## Dataset excerpts
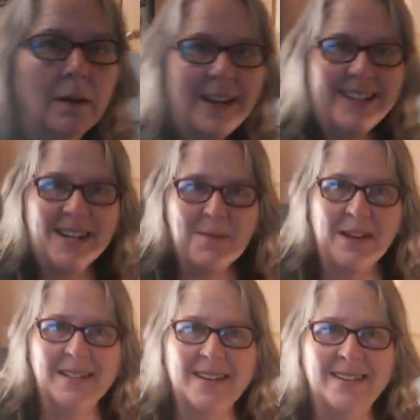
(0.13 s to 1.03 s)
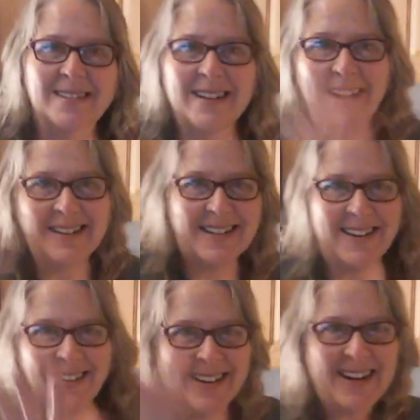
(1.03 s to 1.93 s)
Hey Team Hustle, how's it
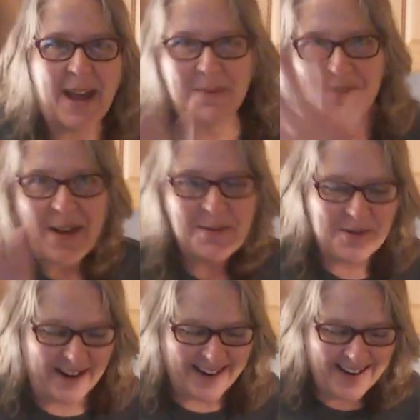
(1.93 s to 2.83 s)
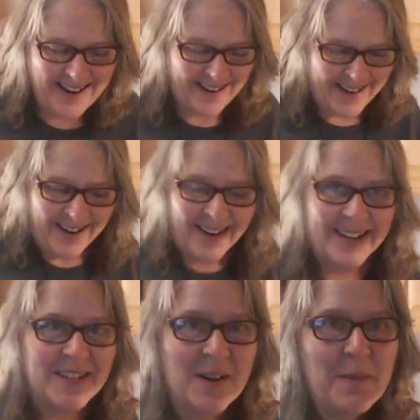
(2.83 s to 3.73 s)
going? Happy February.
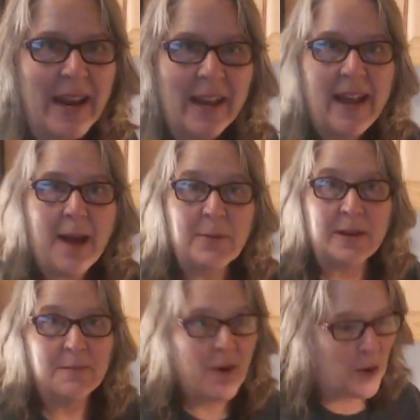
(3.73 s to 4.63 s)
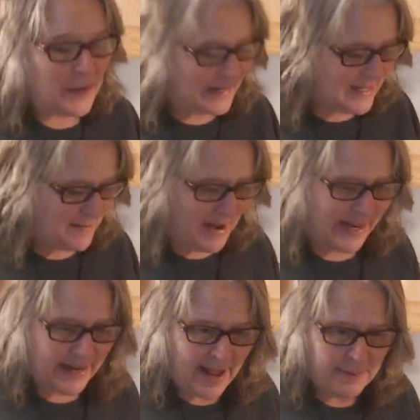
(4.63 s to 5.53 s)
It's your Make It Happen moment,
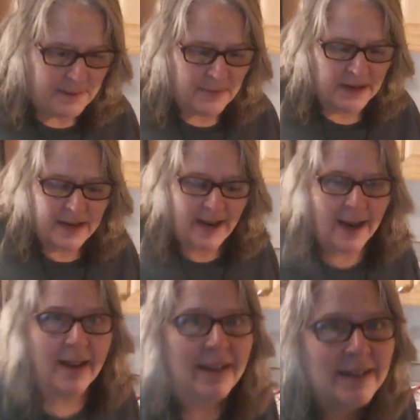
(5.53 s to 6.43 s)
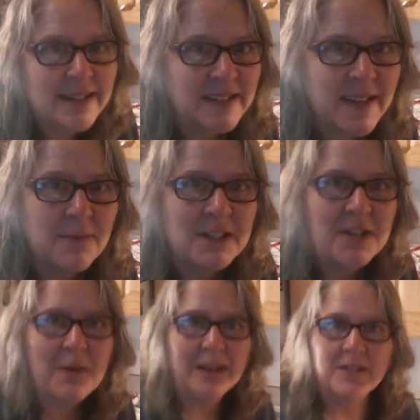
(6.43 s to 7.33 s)
Make It Happen Monday, and it's coming
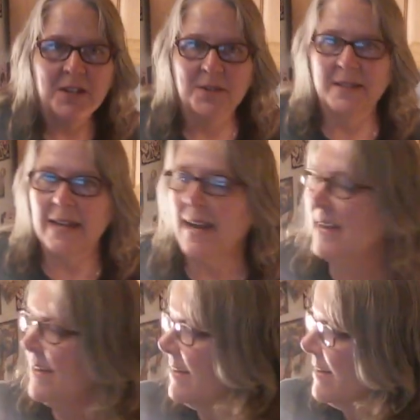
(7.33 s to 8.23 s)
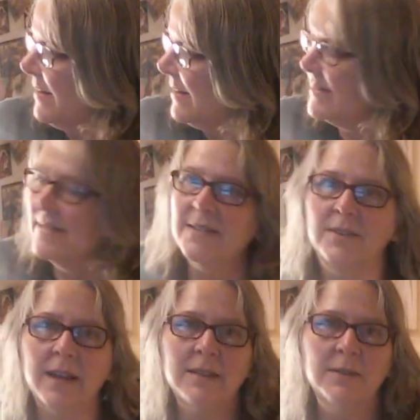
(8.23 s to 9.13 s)
to you on Tuesday. I just
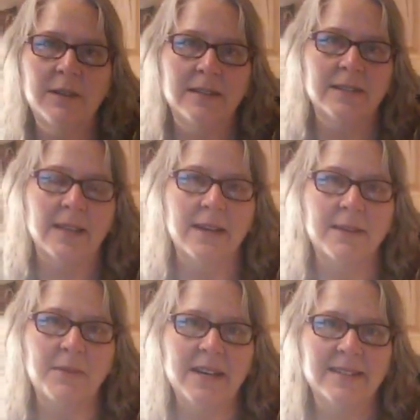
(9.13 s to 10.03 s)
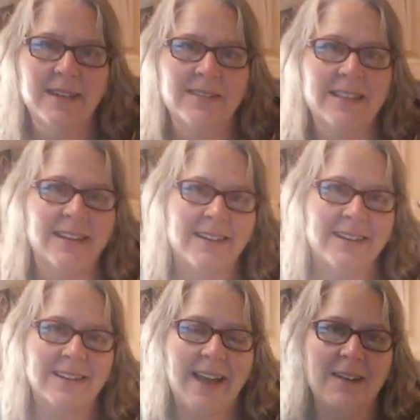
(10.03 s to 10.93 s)
don't like the way this light makes everything
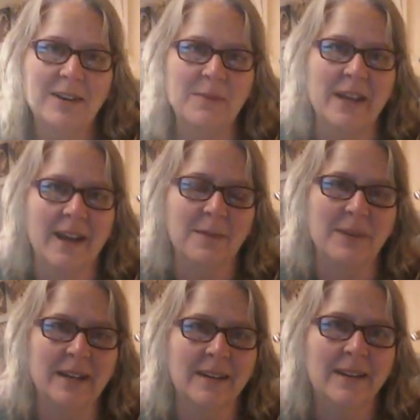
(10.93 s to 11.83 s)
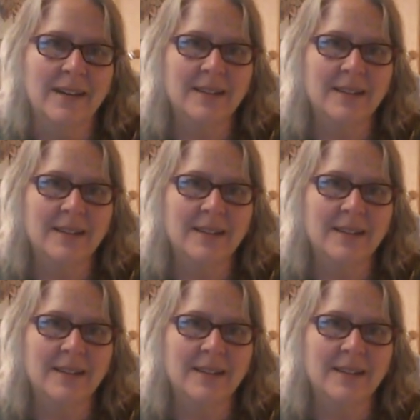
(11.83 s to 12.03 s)
look cloudy behind me.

## What to do
Where an image appears in the data, skip it, and return the rest verbatim.

## Exercise solution
(0.13 s to 1.03 s)
(1.03 s to 1.93 s)
Hey Team Hustle, how's it
(1.93 s to 2.83 s)
(2.83 s to 3.73 s)
going? Happy February.
(3.73 s to 4.63 s)
(4.63 s to 5.53 s)
It's your Make It Happen moment,
(5.53 s to 6.43 s)
(6.43 s to 7.33 s)
Make It Happen Monday, and it's coming
(7.33 s to 8.23 s)
(8.23 s to 9.13 s)
to you on Tuesday. I just
(9.13 s to 10.03 s)
(10.03 s to 10.93 s)
don't like the way this light makes everything
(10.93 s to 11.83 s)
(11.83 s to 12.03 s)
look cloudy behind me.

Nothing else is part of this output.